*About this task:*
Without any pictures, output the records exactly as they are.

*Record excerpts:*
Start of Block

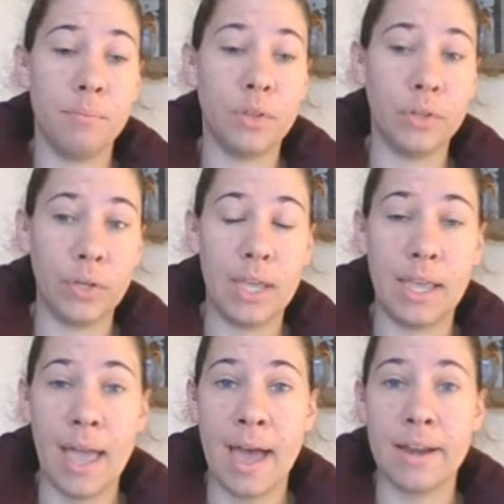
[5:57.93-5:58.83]

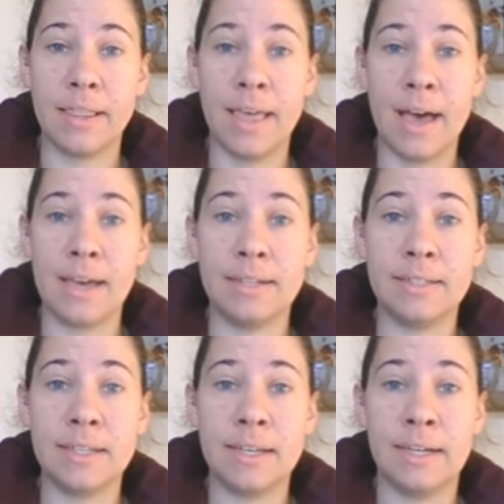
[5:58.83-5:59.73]
looking at that,
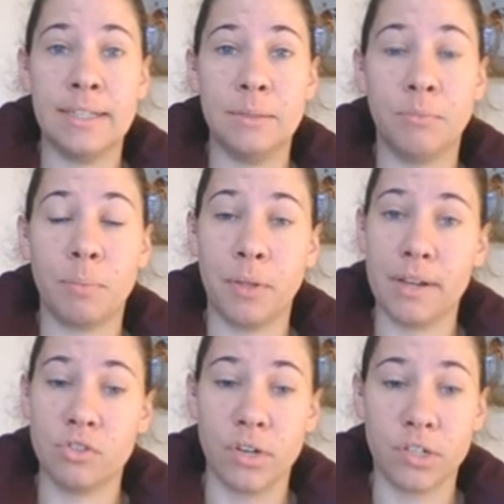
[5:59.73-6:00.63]
the
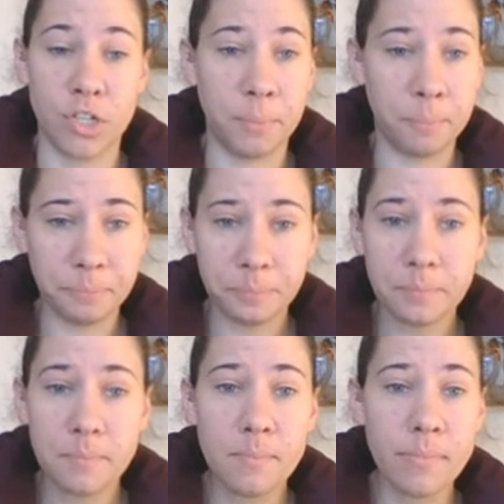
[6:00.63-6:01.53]
plot structure.
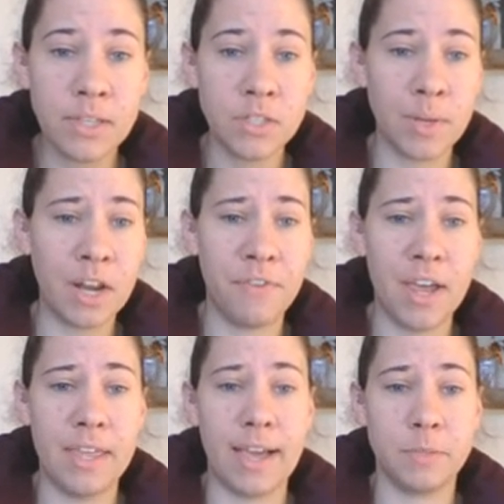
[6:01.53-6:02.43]
So identify the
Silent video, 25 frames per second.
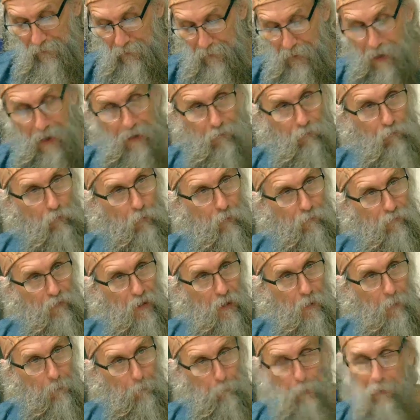to God's
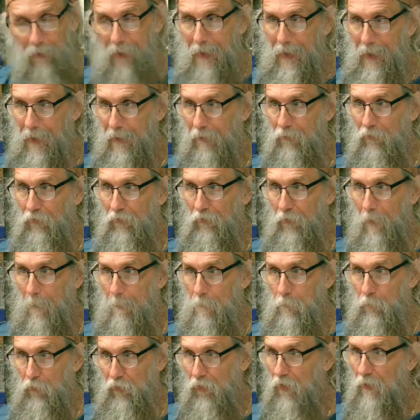revealed plans.
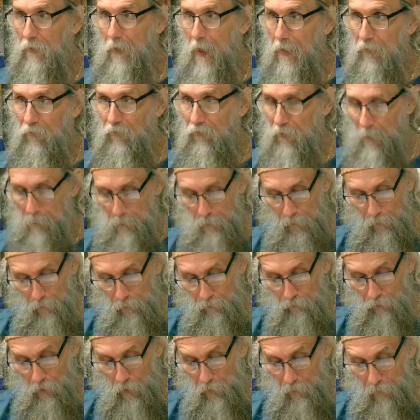You see that in
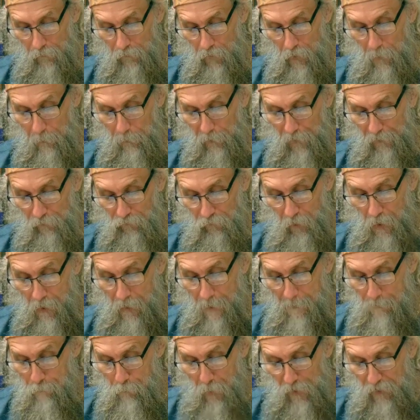seminaries all over the place.
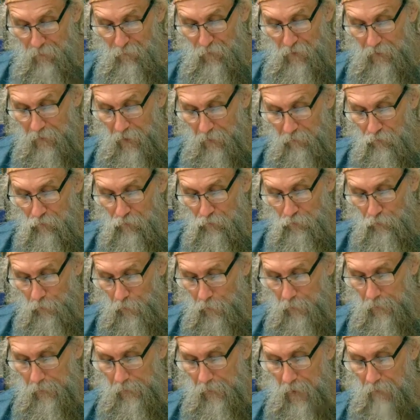But if he doesn't
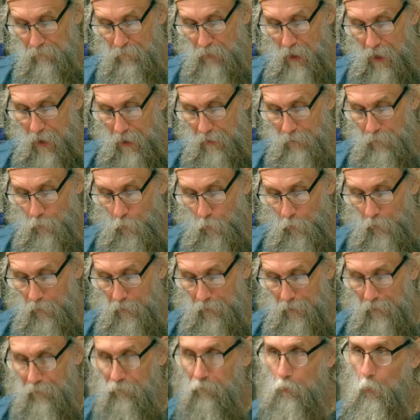truly love God or
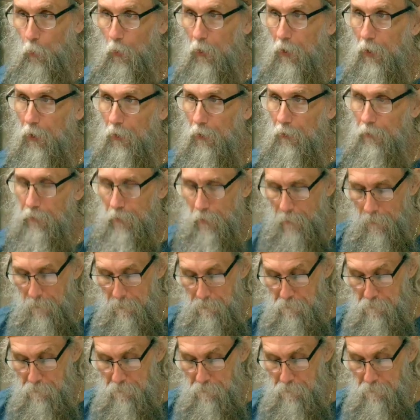his word,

End of Block

*Exercise answer:*
[5:57.93-5:58.83]

[5:58.83-5:59.73]
looking at that,
[5:59.73-6:00.63]
the
[6:00.63-6:01.53]
plot structure.
[6:01.53-6:02.43]
So identify the
Silent video, 25 frames per second.
to God's
revealed plans.
You see that in
seminaries all over the place.
But if he doesn't
truly love God or
his word,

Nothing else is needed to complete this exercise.